The Worker Support Centre (Centro de Apoyo al Trabajador, CAT), a Mexican NGO that defends the rights of workers in the state of Puebla, has been subjected to harassment, assaults and death threats since 2008. MSN has worked closely with the CAT for a number of years on cases in which workers have been denied their legal right to organize democratic unions and bargain collectively with their employers.

In 2010, unknown persons robbed the CAT's office in Puebla, leaving threats written prominently on the walls of the office and stealing their computers. Since then, CAT members have been physically assaulted and have received death threats by e-mail.

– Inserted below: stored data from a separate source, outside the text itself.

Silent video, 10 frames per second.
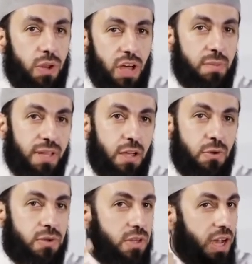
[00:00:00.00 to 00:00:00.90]
When I am
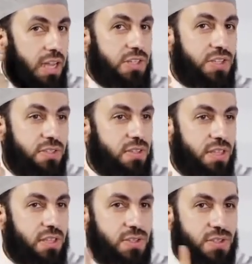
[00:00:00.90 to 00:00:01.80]
alone, I listen
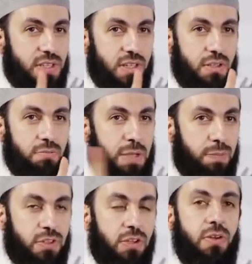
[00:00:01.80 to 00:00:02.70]
to things
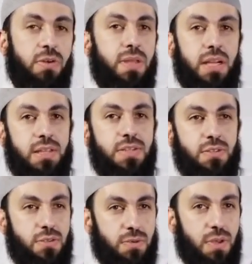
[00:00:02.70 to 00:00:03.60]
people don't know that I
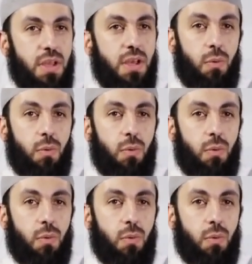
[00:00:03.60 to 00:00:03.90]
listen to.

In response to these threats, MSN and other international and Mexican labour and human rights groups requested that the National Commission of Human Rights and the Puebla State Commission of Human Rights grant precautionary measures immediately to protect the CAT members in their work. Both Commissions granted these measures and the State Commission implemented them. However, after only 12 months, and without any advance in the investigations of these threats, the Puebla State Commission suspended the measures unilaterally and without making the required risk analysis that justified the decision. Furthermore, on March 21, 2012, the Puebla State Commission of Human Rights roundly denied a request to reveal its risk analysis. By doing so, the Puebla State Commission left the human rights defenders of the CAT in a vulnerable situation.

The CAT has also been the subject of a smear campaign by governmental and business spokespeople.  On July 27, 2011, the president of the National Manufacturers' Association (Canacintra), Luis Espinosa Rueda, publicly labeled the CAT and its leader, Blanca Velázquez, as a "threat to Puebla."  He stated, "This group only seeks to de-stabilize businesses, particularly those with headquarters in the United States." 

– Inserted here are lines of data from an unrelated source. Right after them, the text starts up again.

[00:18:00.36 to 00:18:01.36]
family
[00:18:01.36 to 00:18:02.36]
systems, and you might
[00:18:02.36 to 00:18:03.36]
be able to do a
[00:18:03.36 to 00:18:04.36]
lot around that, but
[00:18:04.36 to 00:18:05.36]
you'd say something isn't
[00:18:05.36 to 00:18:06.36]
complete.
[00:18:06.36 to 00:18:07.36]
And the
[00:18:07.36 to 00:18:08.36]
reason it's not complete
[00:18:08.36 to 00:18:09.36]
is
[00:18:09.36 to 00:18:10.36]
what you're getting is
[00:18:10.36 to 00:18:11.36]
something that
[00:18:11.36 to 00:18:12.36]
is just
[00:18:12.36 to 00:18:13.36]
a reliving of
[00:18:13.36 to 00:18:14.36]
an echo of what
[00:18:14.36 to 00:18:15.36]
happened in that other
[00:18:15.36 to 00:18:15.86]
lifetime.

On April 12, 2012, the Puebla state leader of Mexico's largest "official" union, the Mexican Confederation of Workers (CTM), and President of the Labour and Social Welfare Committee of the Mexican House of Deputies, Dip. Leobardo Soto Martínez, publicly stated that, "we will not allow [the CAT] to meddle in the union and business life of the state with the consequences that it causes." Soto Martínez went on to threaten to "defend businesses where we have collective bargaining agreements no matter what the cost, even if there is violence. We will not lose contracts with businesses in Puebla nor in other parts of the country." In other words, a federal elected official in charge of the Congressional Labour Committee publicly condoned violence against the CAT only one month before the recent attacks.

This public threat against the CAT comes after US auto parts manufacturer Johnson Controls closed a factory in Puebla to rid itself of an independent union that had been democratically chosen by the workers. The CAT had been providing advice and support to those workers.